Was neu war: In diesem Jahr habe der Mondpalast zum ersten Mal Sommertheater angeboten, am ersten Ferienwochenende wurde noch gespielt, und am letzten wird wieder gespielt. Auch das sei bombastisch gelaufen. Statt der erhofften 150 Gäste pro Vorstellung am ersten Ferienwochenende seien es jeweils über 300 gewesen. „Da bin ich sehr erleichtert gewesen.“ Doch diese Erleichterung ist auch das Ergebnis der zunehmenden Digitalisierung, die sich Boettcher zunutze macht: So kann er inzwischen sehr detailliert nachverfolgen, wer online welche Anzeige angeklickt hat und welchen Umsatz er im Ticketshop gemacht hat. Boettcher war es vor Jahren auch, der den Online-Ticketkauf eingeführt hat. Inzwischen kauften 80 Prozent der Gäste ihre Tickets online.

Nun, in der Sommerpause, schaut Boettcher schon auf die kommende Saison. Am 9. Oktober hebt sich für „Rolle rückwärts“ der Vorhang.
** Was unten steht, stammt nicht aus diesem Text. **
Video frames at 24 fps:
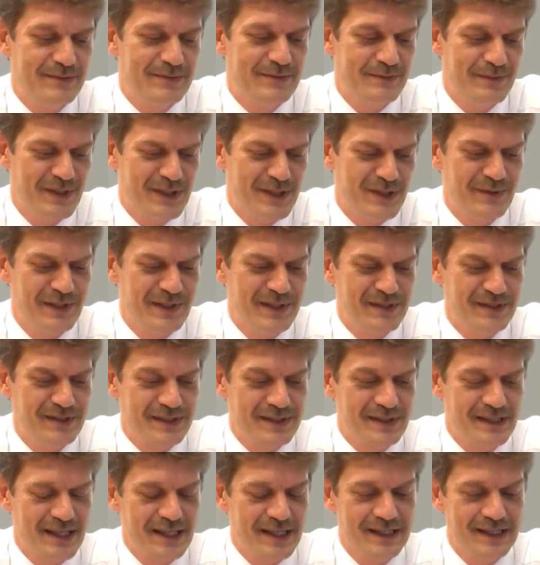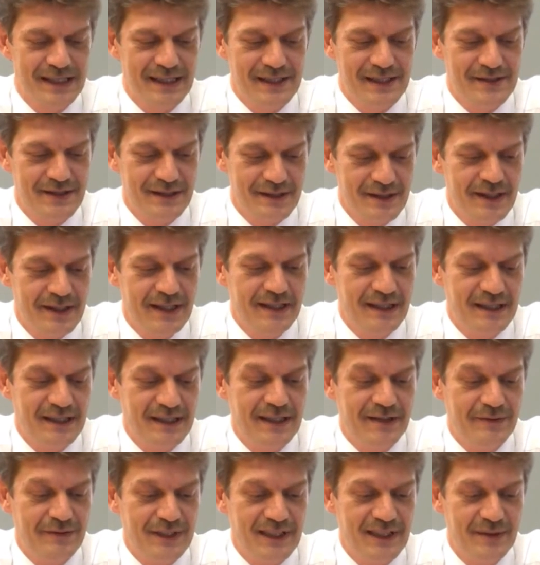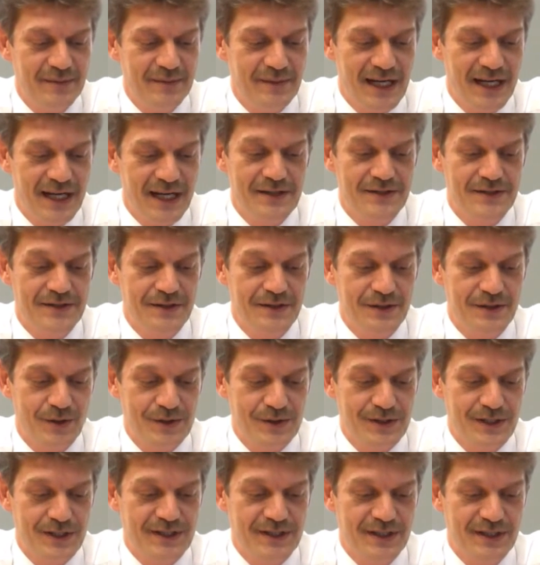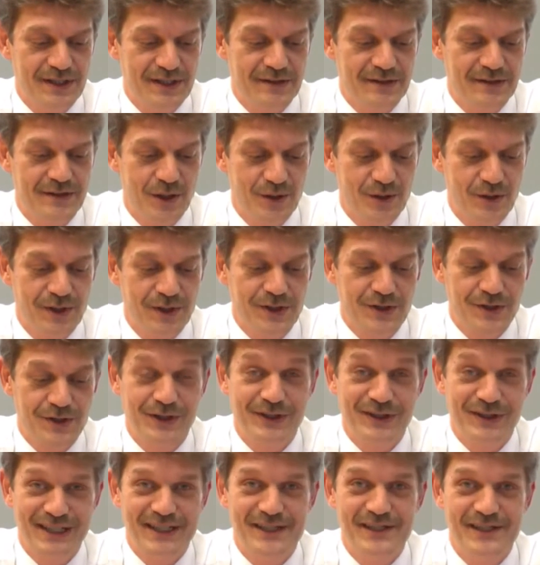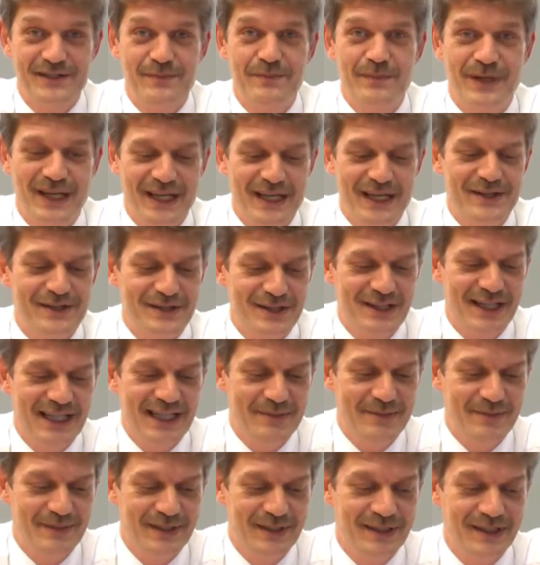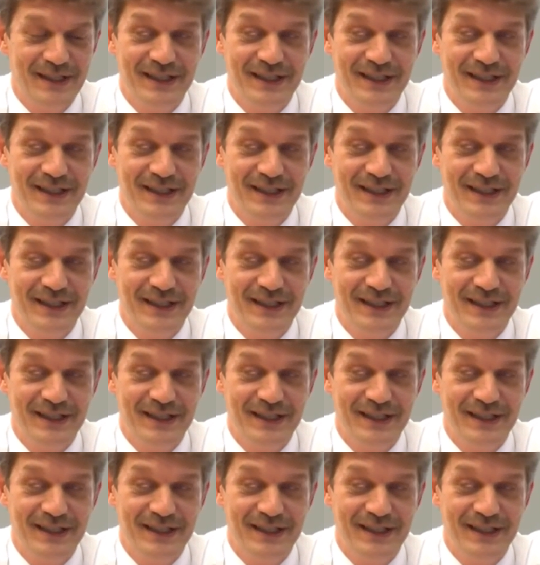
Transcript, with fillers: which means nothing else than the gravity mass causes a curvature in space-time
Das Stück drehe sich um zwei Ruhrgebietsfamilien, die sich angesichts von zahlreichen Problemen in die „gute alte Zeit“ zurücksehnen, aber feststellen, dass früher eben auch nicht alles besser war.

Mondpalast soll stärker anderen Veranstaltungen öffnen

Boettcher setzt sich auch verstärkt mit der Frage auseinander, wie der Mondpalast ausgelastet werden kann, wenn nicht das eigene Ensemble auf der Bühne steht. Inzwischen habe die SPD im Foyer einen Bürgerdialog veranstaltet, der Mondpalast quasi als Stadtteilzentrum. Und die Erich-Fried-Gesamtschule habe ihre Zeugnisvergabe im Saal gemacht. „Für solche Sachen wollen wir uns weiter öffnen.“ Es gebe ja noch genügend spielfreie Tage, um Experimente zu wagen.

Daneben hat Boettcher hinter den Kulissen alles auf den Prüfstand gestellt: Ticketing, Dienstleister, Onlinepräsenzen - bis hin zu Versicherungsverträgen und Fuhrpark. „Das ist immer noch ein laufender Prozess, aber wir haben inzwischen ordentlich aufgeräumt.“ Worauf er stolz ist: Trotz aller Preissteigerungen könne er nach wie vor die Eintrittspreise stabil halten - allerdings die absoluten Preise, denn die Servicegebühr steigt auf vier Euro. Das liege schlicht daran, dass der Zahlungsdienstleister die Preise angezogen habe.

>>> Auch neue Pläne für den Revue-Palast in Herten

Was im Zuge der Übergabe fast untergegangen wäre: Marvin Boettcher hat auch den Revue-Palast auf der Zeche Ewald in Herten übernommen - und hat dort ebenfalls begonnen, ihn weiterzuentwickeln. Unter anderem holt er eine Magic-Show ins Haus. „Wir probieren mal aus, was an dem Standort noch so funktioniert.“ In der Travestieshow gebe es einen neuen Stargast - aus dem Lido in Paris. Das berühmte Theater war ein Opfer der Corona-Pandemie, deshalb seien nun einige namhafte Künstler aus diesem Bereich verfügbar.